Disco a 45 giri.Prendo a prestito il titolo di un famoso film del 1984: Non ci resta che piangere, con la partecipazione di Roberto Benigni e Massimo Troisi, per descrivere quello che mi è capitato alcuni giorni fa, quando ho fatto vedere un disco a 45 giri ad alcuni ragazzini, che meravigliati dalla visione di questo “oggetto misterioso” mi hanno chiesto: – Cos’è questo ?
Alla domanda mi è arrivato l’ accostamento (depressivo) del titolo del famoso film citato in alto.
In effetti, pensandoci bene, non avrei dovuto meravigliarmi più di tanto; perchè tale situazione è pari alla visione da parte mia di un gioco, tipo Tonite, per la PS4.

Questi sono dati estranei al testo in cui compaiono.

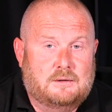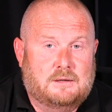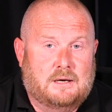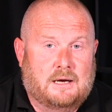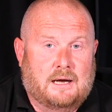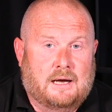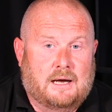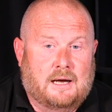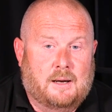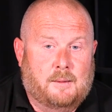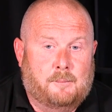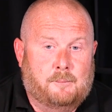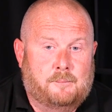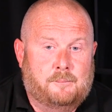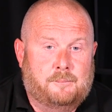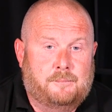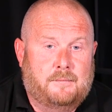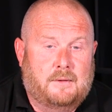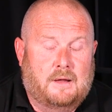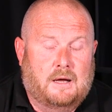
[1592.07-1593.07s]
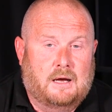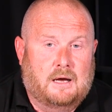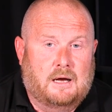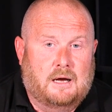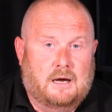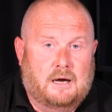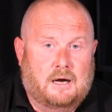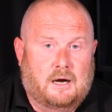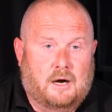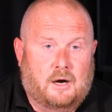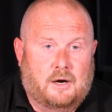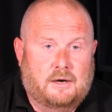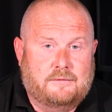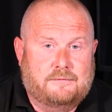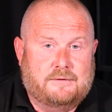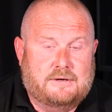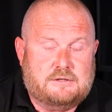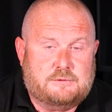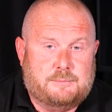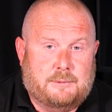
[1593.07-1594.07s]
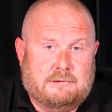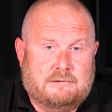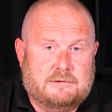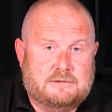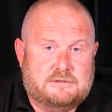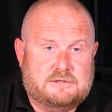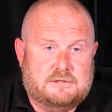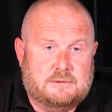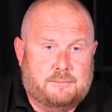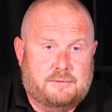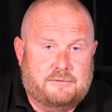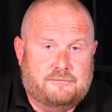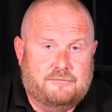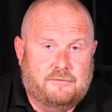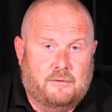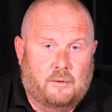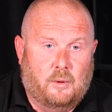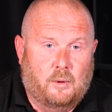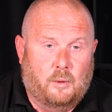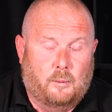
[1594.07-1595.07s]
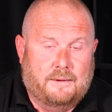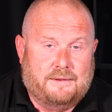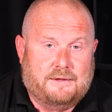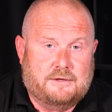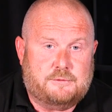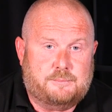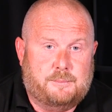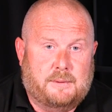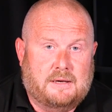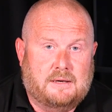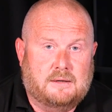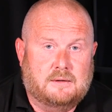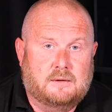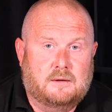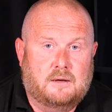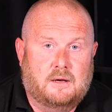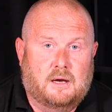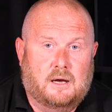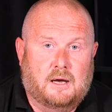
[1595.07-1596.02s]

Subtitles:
I've experienced it before where there's been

Ho spiegato come venisse usato ai miei tempi, con tutti gli attrezzi adatti (giradischi, mangiadischi etc.) per ascoltare una canzone contenuta sullo stesso.

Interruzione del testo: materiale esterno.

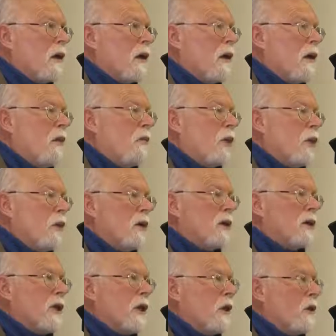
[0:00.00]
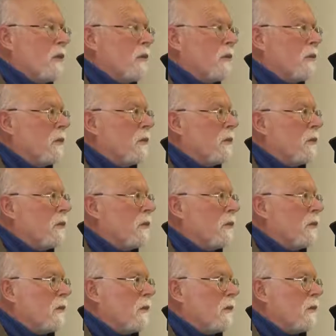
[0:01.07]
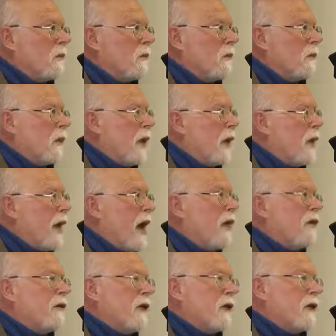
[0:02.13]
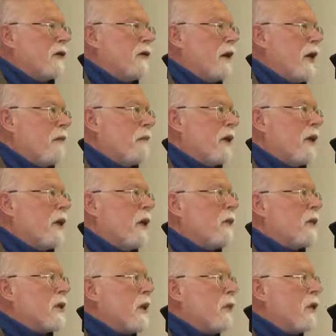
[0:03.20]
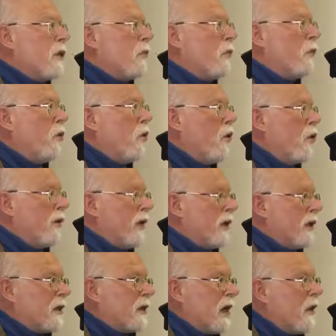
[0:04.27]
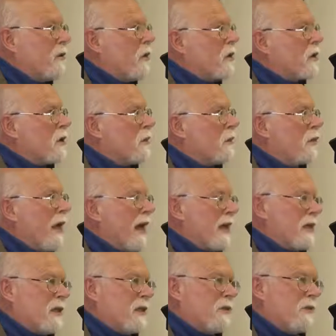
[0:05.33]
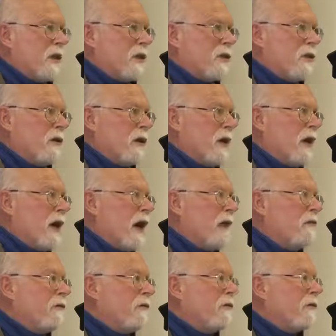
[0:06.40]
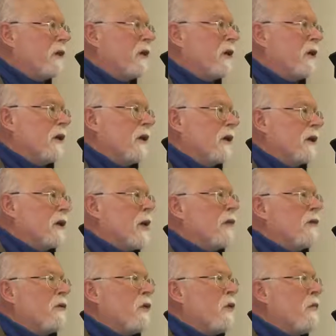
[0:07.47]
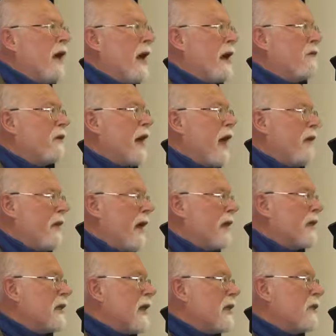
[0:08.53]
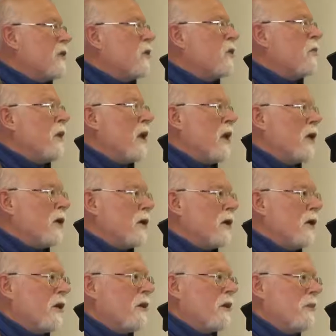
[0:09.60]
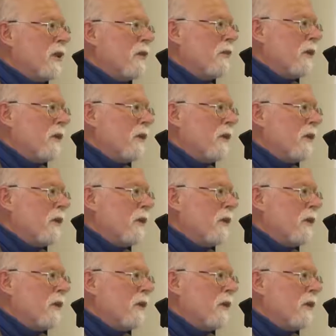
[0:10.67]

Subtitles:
But also, at the other extreme, there were some of the poorest and most oppressed of Victorian life. Some of you may even have ancestors who belong to those people.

Incomprensibile ed inconcepibile per loro, che per loro fortuna ( io dico sfortuna ) possono avvalersi di applicazioni vocali del telefonino, per poter ascoltare qualsiasi brano musicale; aggiungo, senza oneri economici, ne conservazione dei supporti in vinile.
Il disco che descrivo, è un vero e proprio “gioiello” (per me, ovviamente) a 45 giri.
Stampato il 28 giugno del 1961 su etichetta CARISCH VCA 26134, contiene nella facciata A) Guardando il cielo, inciso anche da Caterina Valente, sempre su disco a 45 giri Decca; nella facciata B) No, nun è overo, di Zanfagna – Faiella.
Valore collezionistico pari a 5,00 € se nuovo.